> EXERCISE DESCRIPTION
Of the lines listed below, return exactly those that run from the line containing "[00:00:24.00]" through the line containing "[00:00:30.07]", both included.

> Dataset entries
◇ ◇ ◇ ◇
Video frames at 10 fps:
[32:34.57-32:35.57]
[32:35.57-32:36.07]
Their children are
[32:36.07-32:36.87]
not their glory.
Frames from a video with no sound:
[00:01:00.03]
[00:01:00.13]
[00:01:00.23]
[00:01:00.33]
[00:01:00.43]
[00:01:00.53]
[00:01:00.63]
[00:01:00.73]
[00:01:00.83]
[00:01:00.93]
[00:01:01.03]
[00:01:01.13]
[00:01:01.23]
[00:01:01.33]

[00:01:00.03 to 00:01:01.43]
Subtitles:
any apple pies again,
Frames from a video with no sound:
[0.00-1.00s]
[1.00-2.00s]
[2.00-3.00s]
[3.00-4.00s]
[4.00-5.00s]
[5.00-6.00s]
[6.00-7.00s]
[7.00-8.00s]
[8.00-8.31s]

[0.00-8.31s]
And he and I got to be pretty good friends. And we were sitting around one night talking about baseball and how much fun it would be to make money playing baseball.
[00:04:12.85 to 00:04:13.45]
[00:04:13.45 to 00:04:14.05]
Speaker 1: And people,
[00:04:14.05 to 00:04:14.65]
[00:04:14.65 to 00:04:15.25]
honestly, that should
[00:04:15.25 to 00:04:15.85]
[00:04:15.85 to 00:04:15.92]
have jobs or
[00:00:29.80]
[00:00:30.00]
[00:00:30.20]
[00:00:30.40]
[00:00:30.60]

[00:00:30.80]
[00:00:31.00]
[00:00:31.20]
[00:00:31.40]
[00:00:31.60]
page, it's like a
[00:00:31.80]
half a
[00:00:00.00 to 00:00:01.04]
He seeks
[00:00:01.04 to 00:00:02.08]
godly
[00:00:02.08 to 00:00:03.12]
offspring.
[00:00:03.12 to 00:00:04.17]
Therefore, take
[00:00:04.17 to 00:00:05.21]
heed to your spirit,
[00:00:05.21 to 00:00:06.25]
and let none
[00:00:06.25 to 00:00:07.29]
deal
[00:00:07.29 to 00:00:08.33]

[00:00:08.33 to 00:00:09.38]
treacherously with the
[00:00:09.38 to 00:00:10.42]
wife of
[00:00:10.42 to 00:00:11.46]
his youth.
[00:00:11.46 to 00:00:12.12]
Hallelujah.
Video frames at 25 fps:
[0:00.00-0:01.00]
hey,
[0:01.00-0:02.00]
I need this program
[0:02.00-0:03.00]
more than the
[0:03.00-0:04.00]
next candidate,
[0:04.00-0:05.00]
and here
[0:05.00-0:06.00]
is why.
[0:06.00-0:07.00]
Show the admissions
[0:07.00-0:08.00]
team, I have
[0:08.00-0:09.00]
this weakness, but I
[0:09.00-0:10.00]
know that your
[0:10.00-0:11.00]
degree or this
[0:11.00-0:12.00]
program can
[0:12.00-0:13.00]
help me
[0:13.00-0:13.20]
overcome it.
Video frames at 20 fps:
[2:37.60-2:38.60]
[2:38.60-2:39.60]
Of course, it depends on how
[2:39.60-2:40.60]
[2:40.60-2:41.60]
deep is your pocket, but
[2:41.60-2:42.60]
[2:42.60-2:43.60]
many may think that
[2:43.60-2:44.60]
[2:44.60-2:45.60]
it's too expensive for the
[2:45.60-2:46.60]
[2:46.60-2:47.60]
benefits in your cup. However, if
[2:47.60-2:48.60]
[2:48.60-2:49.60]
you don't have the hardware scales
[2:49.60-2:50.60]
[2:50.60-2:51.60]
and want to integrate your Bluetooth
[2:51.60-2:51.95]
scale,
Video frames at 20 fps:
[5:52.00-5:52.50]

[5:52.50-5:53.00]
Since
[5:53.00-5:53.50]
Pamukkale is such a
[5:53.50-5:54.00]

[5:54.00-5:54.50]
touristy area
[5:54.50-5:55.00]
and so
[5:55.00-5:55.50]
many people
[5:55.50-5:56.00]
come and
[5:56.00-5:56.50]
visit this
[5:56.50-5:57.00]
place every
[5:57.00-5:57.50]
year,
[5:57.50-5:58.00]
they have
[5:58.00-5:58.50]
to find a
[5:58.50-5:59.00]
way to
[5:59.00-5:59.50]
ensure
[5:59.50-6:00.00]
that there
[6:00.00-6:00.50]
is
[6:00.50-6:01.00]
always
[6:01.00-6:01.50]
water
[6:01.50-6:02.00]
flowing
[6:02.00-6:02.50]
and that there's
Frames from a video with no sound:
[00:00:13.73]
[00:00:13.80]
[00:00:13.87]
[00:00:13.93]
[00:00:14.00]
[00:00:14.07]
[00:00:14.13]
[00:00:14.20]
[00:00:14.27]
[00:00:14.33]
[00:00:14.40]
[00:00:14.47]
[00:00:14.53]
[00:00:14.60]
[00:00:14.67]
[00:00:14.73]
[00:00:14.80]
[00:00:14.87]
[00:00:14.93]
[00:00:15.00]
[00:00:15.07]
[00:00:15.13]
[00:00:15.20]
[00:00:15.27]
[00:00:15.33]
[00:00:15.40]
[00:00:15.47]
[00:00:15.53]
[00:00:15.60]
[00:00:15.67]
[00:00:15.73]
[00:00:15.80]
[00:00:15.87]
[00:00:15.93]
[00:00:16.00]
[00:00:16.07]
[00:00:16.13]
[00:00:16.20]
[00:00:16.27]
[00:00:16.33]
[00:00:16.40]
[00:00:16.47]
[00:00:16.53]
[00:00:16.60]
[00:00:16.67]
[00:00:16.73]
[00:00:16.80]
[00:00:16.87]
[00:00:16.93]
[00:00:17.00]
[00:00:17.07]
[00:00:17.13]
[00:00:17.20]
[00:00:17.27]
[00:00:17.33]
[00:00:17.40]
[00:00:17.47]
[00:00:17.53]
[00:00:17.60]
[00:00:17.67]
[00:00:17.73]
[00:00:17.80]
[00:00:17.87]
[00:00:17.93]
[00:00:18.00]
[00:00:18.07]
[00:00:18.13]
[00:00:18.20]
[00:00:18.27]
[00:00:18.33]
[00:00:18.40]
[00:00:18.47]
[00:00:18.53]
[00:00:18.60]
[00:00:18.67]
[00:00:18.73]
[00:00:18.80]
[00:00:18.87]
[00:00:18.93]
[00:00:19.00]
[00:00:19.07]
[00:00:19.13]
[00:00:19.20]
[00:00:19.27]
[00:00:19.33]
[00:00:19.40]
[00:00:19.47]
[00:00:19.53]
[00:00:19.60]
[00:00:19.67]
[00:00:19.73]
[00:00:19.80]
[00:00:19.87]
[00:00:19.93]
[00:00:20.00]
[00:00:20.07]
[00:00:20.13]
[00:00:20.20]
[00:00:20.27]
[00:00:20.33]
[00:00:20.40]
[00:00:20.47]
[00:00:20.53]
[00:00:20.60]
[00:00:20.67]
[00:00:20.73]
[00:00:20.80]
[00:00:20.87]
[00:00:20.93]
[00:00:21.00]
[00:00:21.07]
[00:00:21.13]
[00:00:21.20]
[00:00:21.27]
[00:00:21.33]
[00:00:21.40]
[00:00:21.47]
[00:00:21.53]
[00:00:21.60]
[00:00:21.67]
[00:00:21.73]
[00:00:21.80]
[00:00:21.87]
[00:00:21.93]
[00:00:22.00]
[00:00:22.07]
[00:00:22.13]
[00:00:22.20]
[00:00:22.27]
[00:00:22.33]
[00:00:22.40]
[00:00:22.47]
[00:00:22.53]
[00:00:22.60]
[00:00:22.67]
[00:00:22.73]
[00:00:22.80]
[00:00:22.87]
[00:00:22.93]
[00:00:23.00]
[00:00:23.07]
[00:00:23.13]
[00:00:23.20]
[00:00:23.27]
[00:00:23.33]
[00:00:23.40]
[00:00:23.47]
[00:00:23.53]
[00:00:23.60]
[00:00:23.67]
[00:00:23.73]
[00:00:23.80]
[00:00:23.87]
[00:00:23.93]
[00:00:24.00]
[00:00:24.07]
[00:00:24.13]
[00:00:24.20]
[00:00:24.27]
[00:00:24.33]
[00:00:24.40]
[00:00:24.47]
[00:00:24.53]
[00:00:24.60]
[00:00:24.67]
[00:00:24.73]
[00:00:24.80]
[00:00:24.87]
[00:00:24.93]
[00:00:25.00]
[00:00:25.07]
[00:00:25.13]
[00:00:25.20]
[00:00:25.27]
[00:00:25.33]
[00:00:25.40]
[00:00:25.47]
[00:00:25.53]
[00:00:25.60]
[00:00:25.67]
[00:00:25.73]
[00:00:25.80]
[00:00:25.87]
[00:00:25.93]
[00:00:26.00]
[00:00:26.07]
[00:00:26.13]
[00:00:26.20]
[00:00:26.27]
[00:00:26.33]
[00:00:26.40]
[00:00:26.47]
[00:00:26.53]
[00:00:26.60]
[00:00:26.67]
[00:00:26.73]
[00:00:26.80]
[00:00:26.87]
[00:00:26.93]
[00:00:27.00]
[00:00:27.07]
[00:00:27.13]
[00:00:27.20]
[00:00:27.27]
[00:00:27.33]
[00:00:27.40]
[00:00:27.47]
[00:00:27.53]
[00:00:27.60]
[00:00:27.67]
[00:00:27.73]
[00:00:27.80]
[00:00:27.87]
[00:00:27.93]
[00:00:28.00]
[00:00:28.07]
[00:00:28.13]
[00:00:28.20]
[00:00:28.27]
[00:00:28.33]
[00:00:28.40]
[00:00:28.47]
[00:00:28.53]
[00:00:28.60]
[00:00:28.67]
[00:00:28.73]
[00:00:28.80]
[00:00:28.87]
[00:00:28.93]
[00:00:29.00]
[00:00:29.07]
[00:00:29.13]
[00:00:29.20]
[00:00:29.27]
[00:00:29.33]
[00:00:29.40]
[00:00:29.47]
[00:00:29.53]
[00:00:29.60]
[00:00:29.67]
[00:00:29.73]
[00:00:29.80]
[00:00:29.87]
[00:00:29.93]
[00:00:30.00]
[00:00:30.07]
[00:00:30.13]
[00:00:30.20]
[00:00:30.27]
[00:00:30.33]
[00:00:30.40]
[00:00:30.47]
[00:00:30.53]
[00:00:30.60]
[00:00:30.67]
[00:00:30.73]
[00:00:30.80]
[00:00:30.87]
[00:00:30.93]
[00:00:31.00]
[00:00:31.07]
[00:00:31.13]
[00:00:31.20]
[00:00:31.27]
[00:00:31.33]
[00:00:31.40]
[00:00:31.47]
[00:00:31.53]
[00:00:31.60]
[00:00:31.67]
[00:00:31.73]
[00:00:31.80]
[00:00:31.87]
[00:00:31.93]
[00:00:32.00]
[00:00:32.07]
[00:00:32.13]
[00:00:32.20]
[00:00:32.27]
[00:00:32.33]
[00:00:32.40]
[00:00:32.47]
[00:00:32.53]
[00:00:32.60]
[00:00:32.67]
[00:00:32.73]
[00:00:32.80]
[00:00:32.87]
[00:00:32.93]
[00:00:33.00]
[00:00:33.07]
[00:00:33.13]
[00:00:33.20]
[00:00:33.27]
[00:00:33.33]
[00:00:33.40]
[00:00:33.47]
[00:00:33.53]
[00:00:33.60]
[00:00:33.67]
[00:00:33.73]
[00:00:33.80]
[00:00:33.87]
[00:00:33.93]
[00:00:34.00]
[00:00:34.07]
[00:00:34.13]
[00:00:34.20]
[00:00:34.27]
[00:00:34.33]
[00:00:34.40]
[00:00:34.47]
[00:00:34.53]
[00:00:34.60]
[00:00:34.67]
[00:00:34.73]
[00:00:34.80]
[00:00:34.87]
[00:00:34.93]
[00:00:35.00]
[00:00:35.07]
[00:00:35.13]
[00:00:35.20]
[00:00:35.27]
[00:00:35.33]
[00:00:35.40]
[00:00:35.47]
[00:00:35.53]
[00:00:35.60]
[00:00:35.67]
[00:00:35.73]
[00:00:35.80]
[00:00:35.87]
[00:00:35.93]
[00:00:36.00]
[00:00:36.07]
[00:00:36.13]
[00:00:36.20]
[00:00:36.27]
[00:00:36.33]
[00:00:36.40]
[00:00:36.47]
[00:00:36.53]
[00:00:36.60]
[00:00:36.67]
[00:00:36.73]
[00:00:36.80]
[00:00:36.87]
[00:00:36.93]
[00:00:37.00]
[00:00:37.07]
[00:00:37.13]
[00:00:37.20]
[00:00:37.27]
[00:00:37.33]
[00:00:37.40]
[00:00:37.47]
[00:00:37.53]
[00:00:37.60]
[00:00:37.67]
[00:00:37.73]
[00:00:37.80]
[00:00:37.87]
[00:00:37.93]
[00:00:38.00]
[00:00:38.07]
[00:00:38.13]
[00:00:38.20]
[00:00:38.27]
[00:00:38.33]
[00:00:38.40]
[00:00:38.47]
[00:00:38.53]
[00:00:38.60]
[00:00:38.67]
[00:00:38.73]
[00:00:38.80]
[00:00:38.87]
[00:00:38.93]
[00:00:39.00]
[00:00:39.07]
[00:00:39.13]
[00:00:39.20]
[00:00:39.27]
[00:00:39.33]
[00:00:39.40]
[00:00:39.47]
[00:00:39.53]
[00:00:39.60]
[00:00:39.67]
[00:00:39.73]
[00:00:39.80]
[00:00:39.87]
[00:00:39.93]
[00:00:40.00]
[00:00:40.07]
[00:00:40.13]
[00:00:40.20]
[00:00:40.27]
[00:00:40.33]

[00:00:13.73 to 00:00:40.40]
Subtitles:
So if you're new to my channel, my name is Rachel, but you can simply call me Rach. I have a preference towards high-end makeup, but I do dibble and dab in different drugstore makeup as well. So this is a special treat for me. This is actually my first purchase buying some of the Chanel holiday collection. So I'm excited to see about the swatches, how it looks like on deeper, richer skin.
◇ ◇ ◇ ◇
> RESPONSE TO THE EXERCISE
[00:00:24.00]
[00:00:24.07]
[00:00:24.13]
[00:00:24.20]
[00:00:24.27]
[00:00:24.33]
[00:00:24.40]
[00:00:24.47]
[00:00:24.53]
[00:00:24.60]
[00:00:24.67]
[00:00:24.73]
[00:00:24.80]
[00:00:24.87]
[00:00:24.93]
[00:00:25.00]
[00:00:25.07]
[00:00:25.13]
[00:00:25.20]
[00:00:25.27]
[00:00:25.33]
[00:00:25.40]
[00:00:25.47]
[00:00:25.53]
[00:00:25.60]
[00:00:25.67]
[00:00:25.73]
[00:00:25.80]
[00:00:25.87]
[00:00:25.93]
[00:00:26.00]
[00:00:26.07]
[00:00:26.13]
[00:00:26.20]
[00:00:26.27]
[00:00:26.33]
[00:00:26.40]
[00:00:26.47]
[00:00:26.53]
[00:00:26.60]
[00:00:26.67]
[00:00:26.73]
[00:00:26.80]
[00:00:26.87]
[00:00:26.93]
[00:00:27.00]
[00:00:27.07]
[00:00:27.13]
[00:00:27.20]
[00:00:27.27]
[00:00:27.33]
[00:00:27.40]
[00:00:27.47]
[00:00:27.53]
[00:00:27.60]
[00:00:27.67]
[00:00:27.73]
[00:00:27.80]
[00:00:27.87]
[00:00:27.93]
[00:00:28.00]
[00:00:28.07]
[00:00:28.13]
[00:00:28.20]
[00:00:28.27]
[00:00:28.33]
[00:00:28.40]
[00:00:28.47]
[00:00:28.53]
[00:00:28.60]
[00:00:28.67]
[00:00:28.73]
[00:00:28.80]
[00:00:28.87]
[00:00:28.93]
[00:00:29.00]
[00:00:29.07]
[00:00:29.13]
[00:00:29.20]
[00:00:29.27]
[00:00:29.33]
[00:00:29.40]
[00:00:29.47]
[00:00:29.53]
[00:00:29.60]
[00:00:29.67]
[00:00:29.73]
[00:00:29.80]
[00:00:29.87]
[00:00:29.93]
[00:00:30.00]
[00:00:30.07]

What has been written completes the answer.